TASK ITEM – Your answer should consist only of the records, copied exactly, with the images removed.

**** MATERIAL FOR THE TASK ****

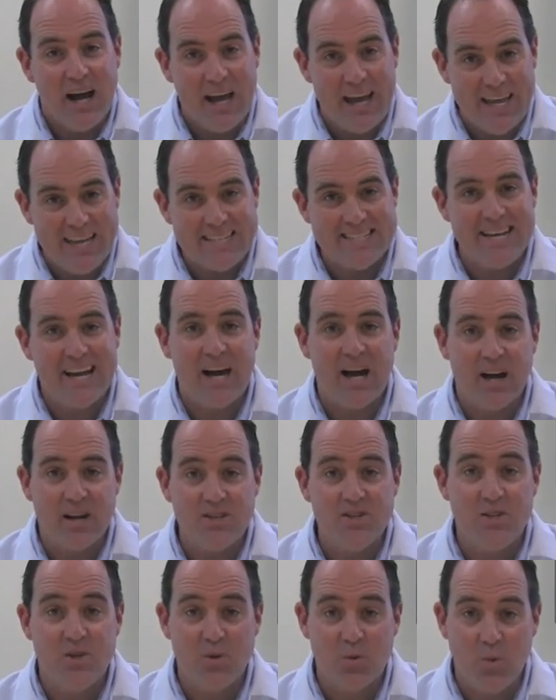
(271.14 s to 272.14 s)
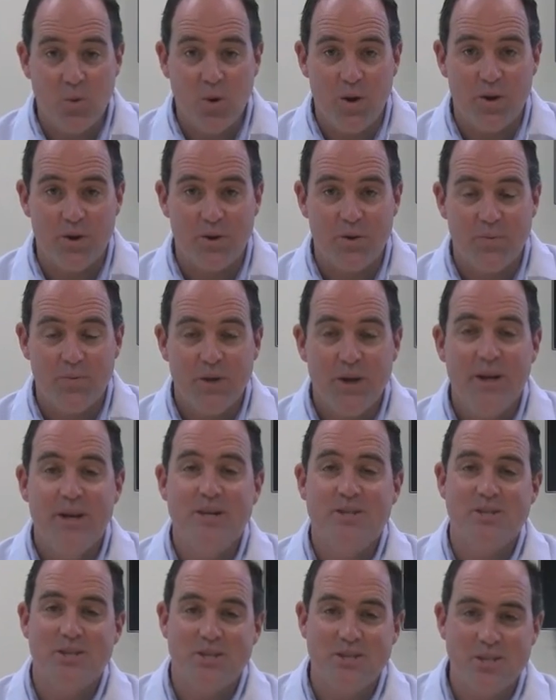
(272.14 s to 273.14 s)
antioxidant water
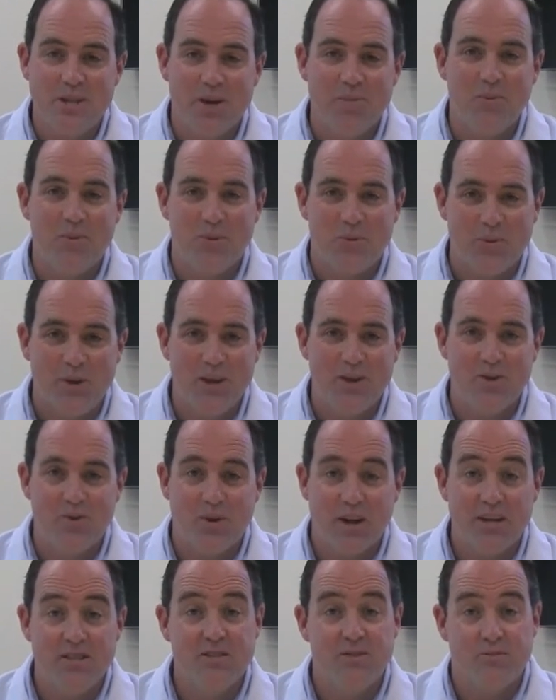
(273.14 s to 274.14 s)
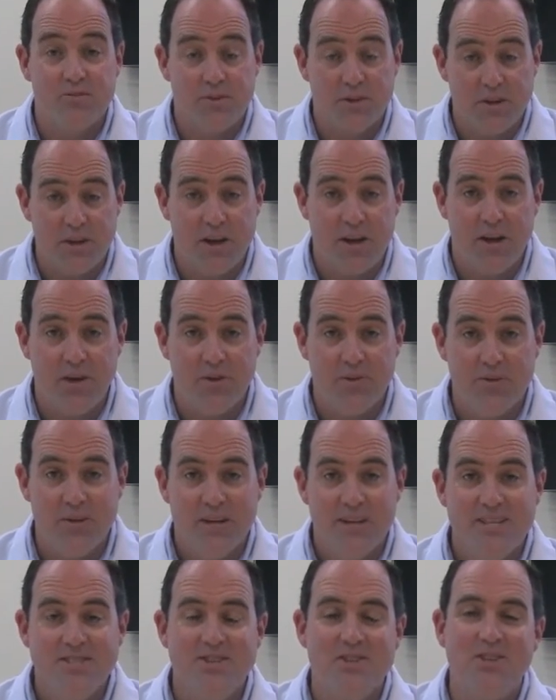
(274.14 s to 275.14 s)
is a step in the right direction for their health.
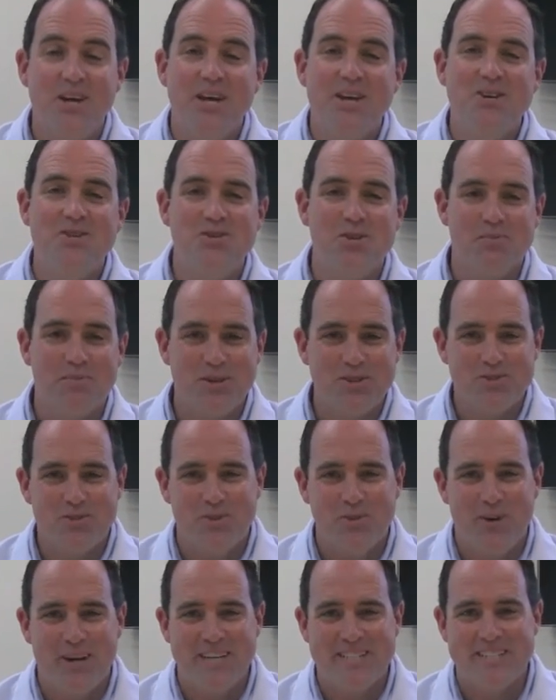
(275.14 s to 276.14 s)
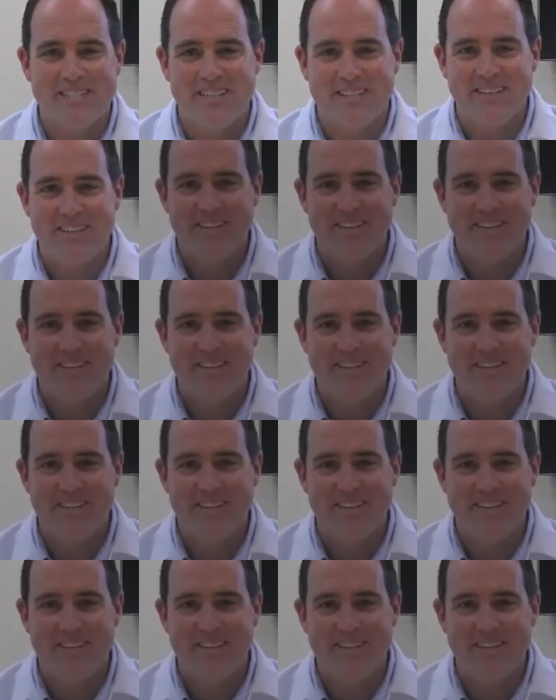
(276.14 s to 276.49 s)
So thank you so much for watching.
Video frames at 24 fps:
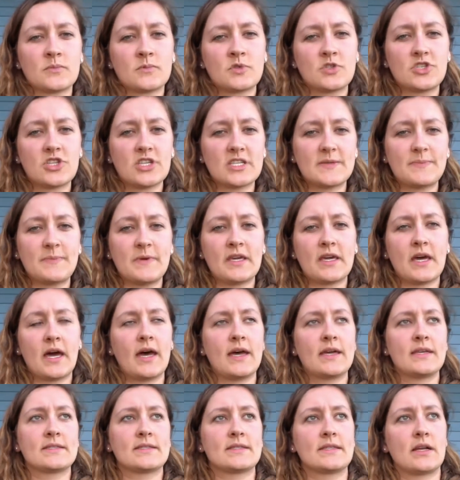Just
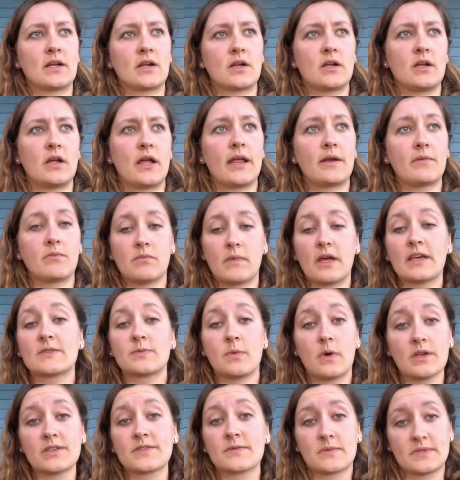because and as
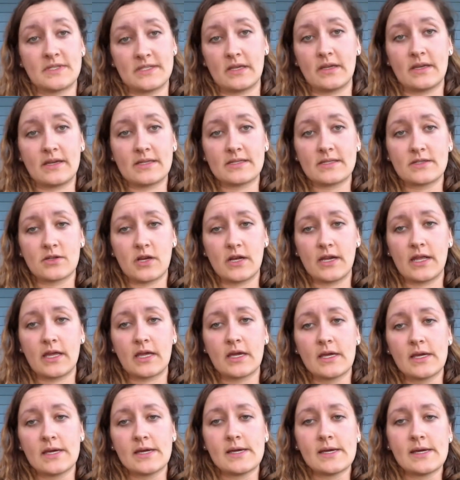well as resilience training.
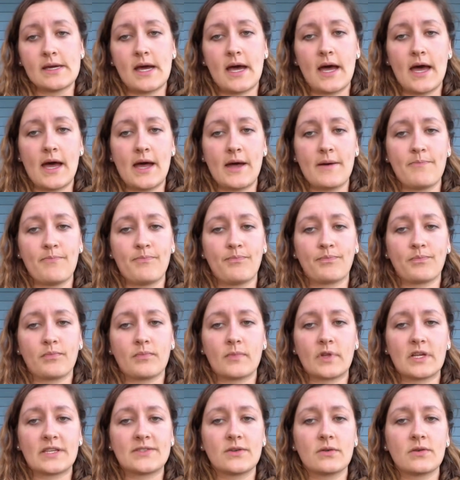
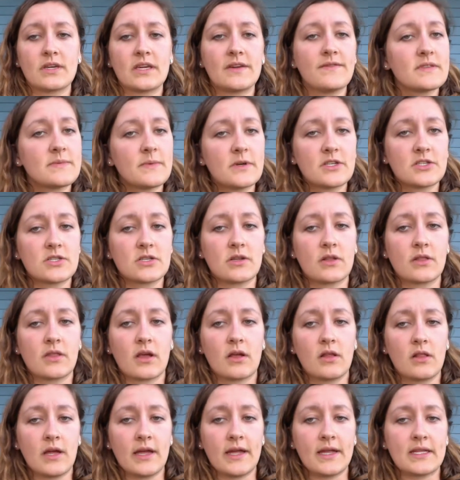So give the
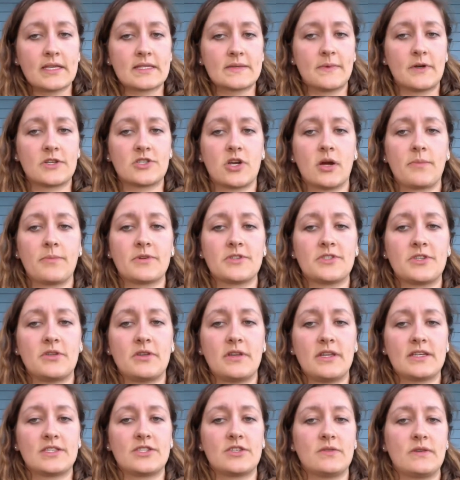client as much
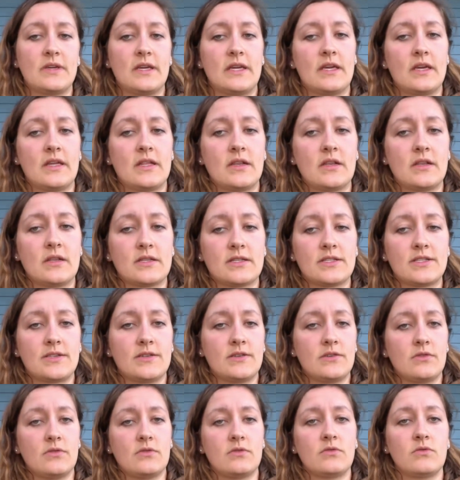opportunity as you can
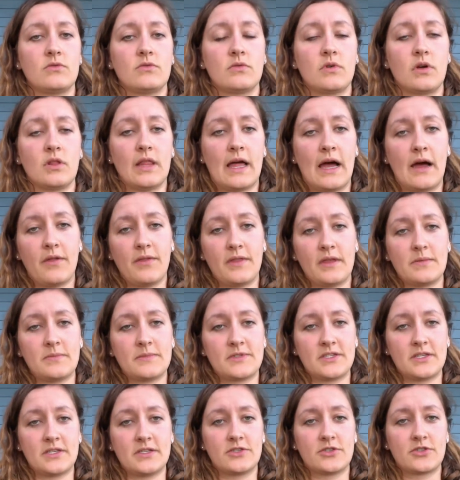to allow them
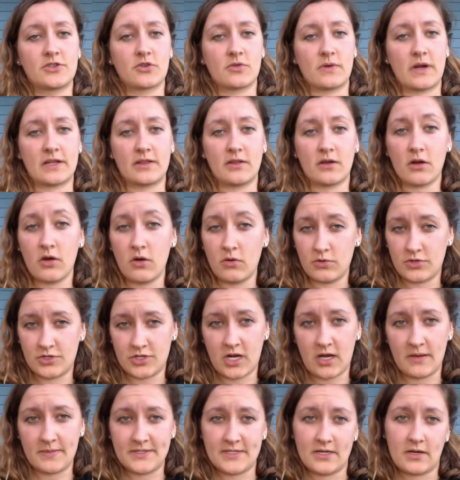to direct their own
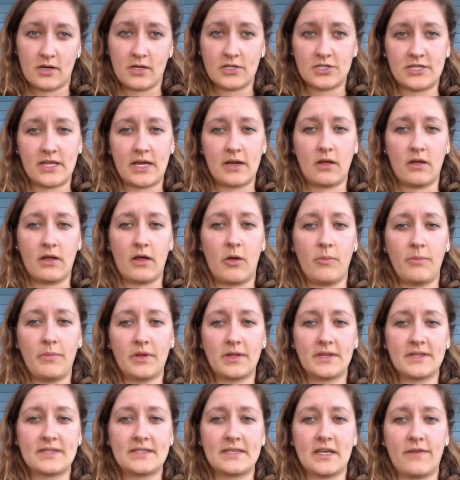job search. That'll help
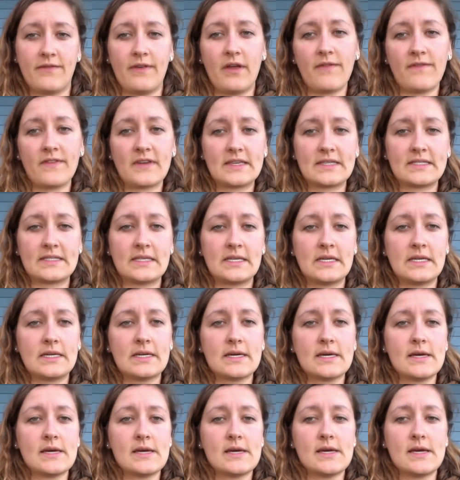build self-efficacy,
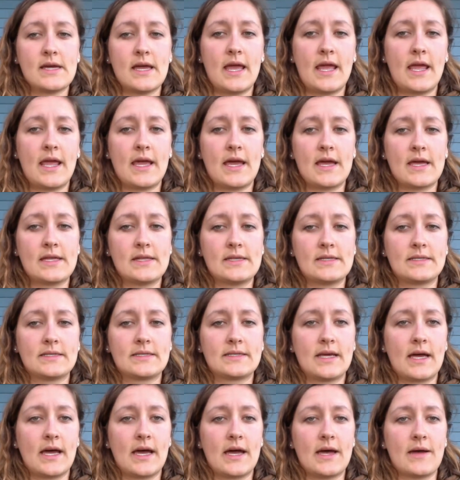and
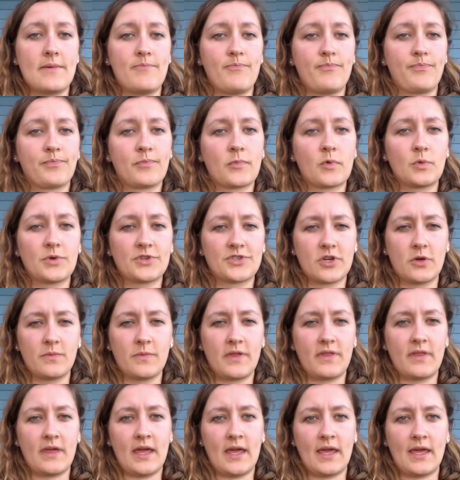we'll show them
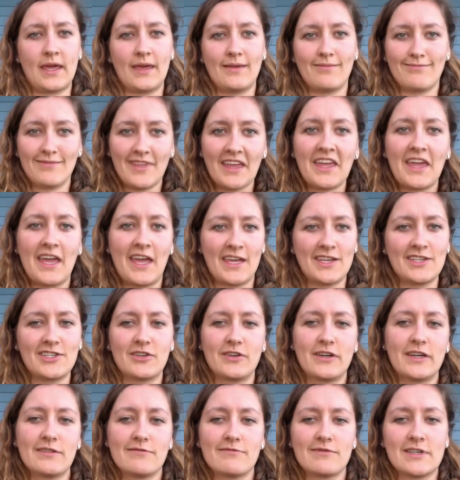that they can do
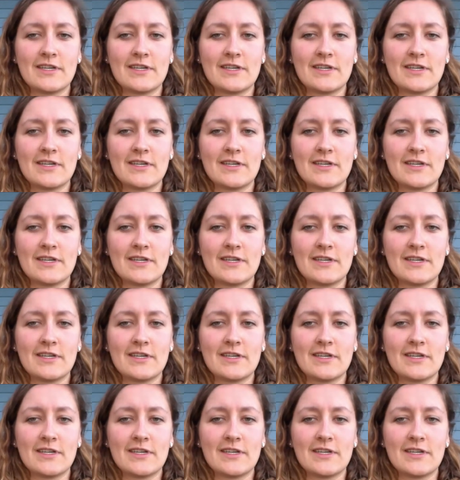it.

****

FINAL ANSWER –
(271.14 s to 272.14 s)
(272.14 s to 273.14 s)
antioxidant water
(273.14 s to 274.14 s)
(274.14 s to 275.14 s)
is a step in the right direction for their health.
(275.14 s to 276.14 s)
(276.14 s to 276.49 s)
So thank you so much for watching.
Video frames at 24 fps:
Just
because and as
well as resilience training.
So give the
client as much
opportunity as you can
to allow them
to direct their own
job search. That'll help
build self-efficacy,
and
we'll show them
that they can do
it.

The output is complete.